▶ [Action item]: All lines from the one containing "(4.17 s to 4.29 s)" through the end of the data below are to be repeated exactly, with pictures left out.

◆ ◆ ◆ ◆

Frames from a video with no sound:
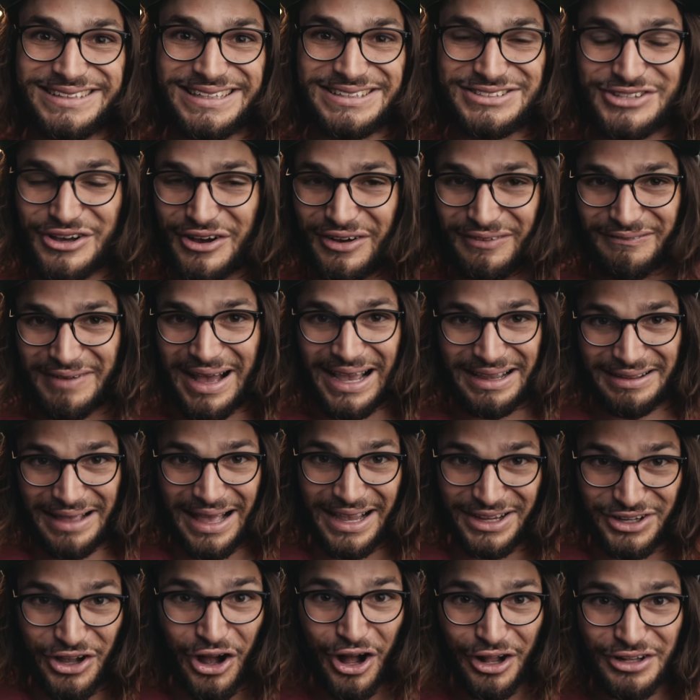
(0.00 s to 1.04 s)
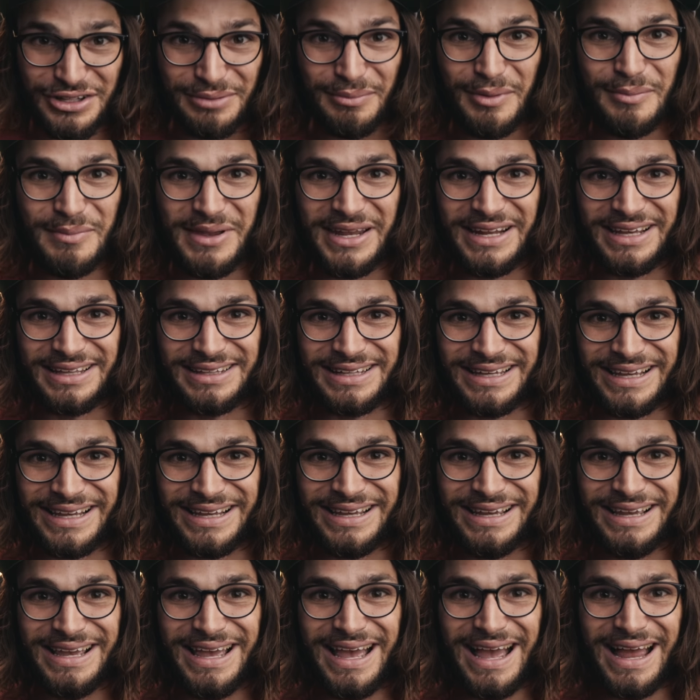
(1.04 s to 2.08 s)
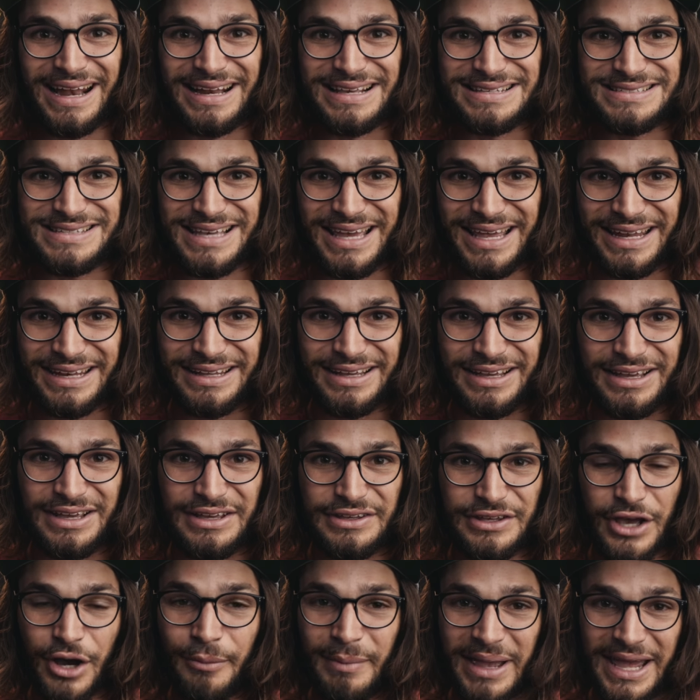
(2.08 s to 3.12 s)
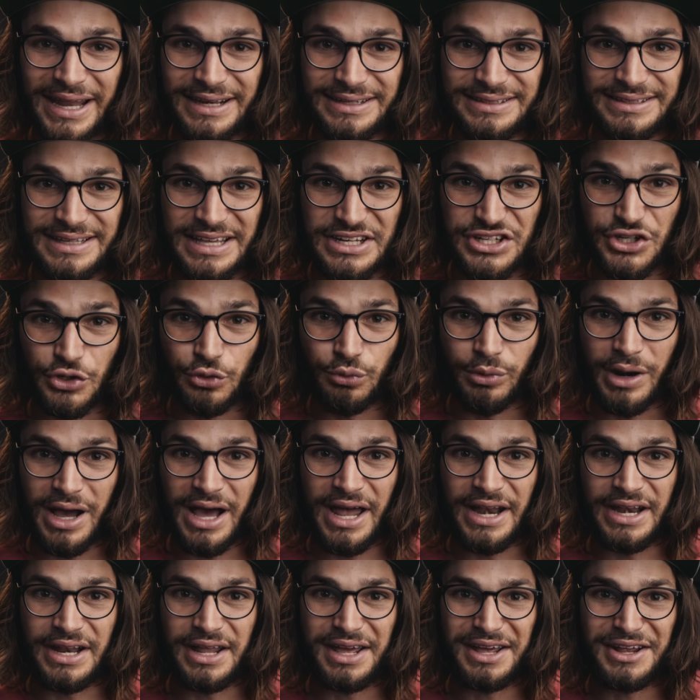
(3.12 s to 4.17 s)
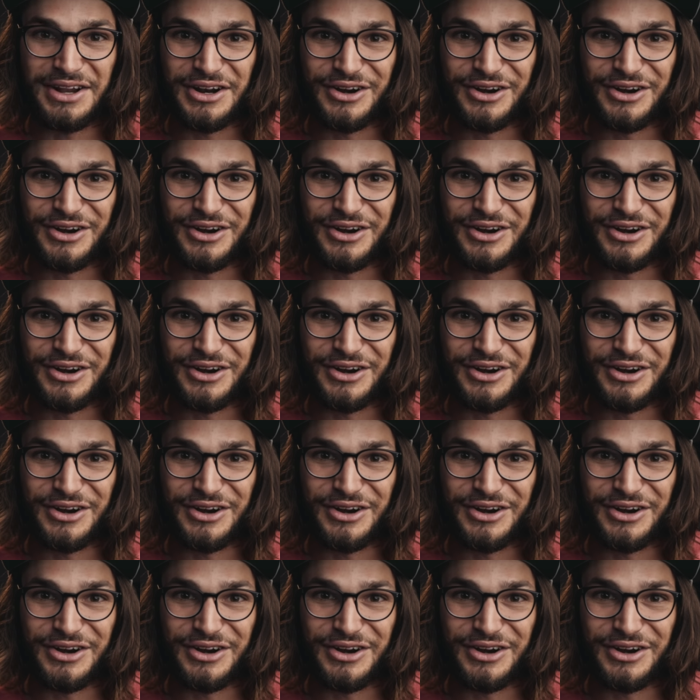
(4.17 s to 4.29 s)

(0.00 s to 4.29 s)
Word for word: And so I called him immediately, and he said, "Yo man, can you run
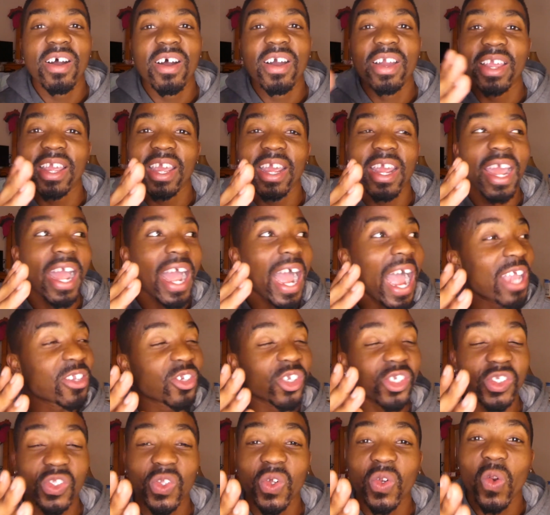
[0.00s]
Okay, I
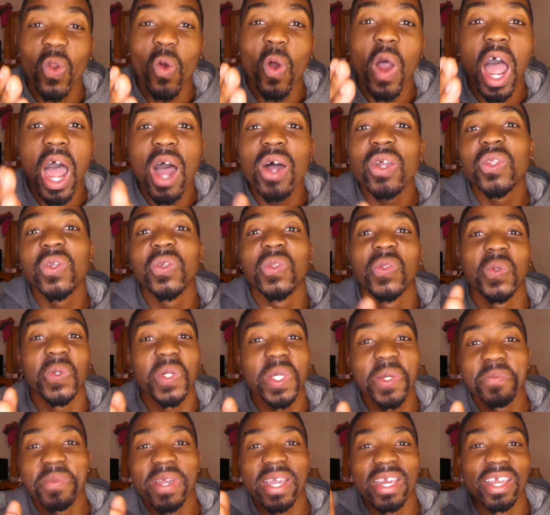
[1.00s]
just don't know how to do
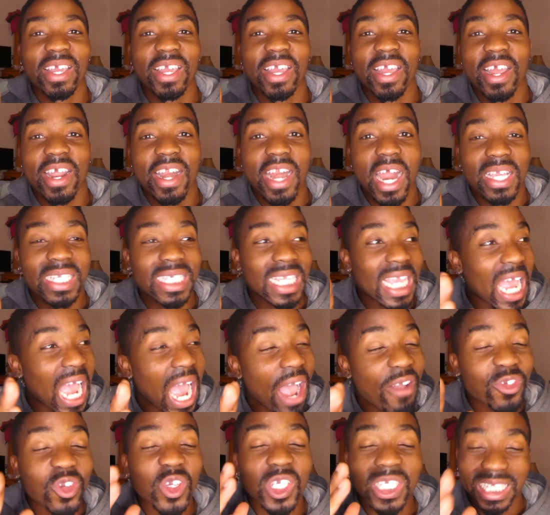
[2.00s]
it, man. That's it.
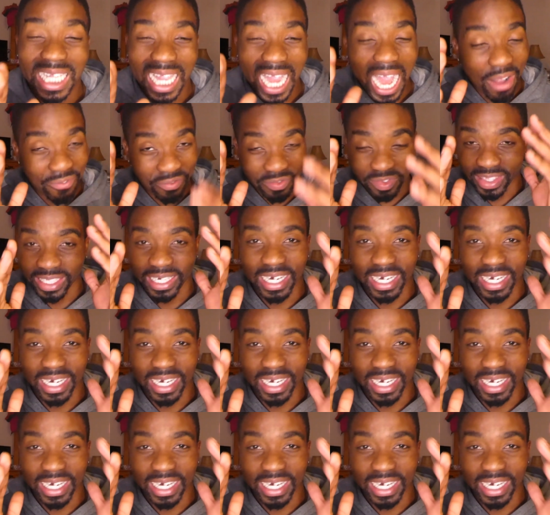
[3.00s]
I just I've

◆ ◆ ◆ ◆

▶ [Exercise result]:
(4.17 s to 4.29 s)

(0.00 s to 4.29 s)
Word for word: And so I called him immediately, and he said, "Yo man, can you run
[0.00s]
Okay, I
[1.00s]
just don't know how to do
[2.00s]
it, man. That's it.
[3.00s]
I just I've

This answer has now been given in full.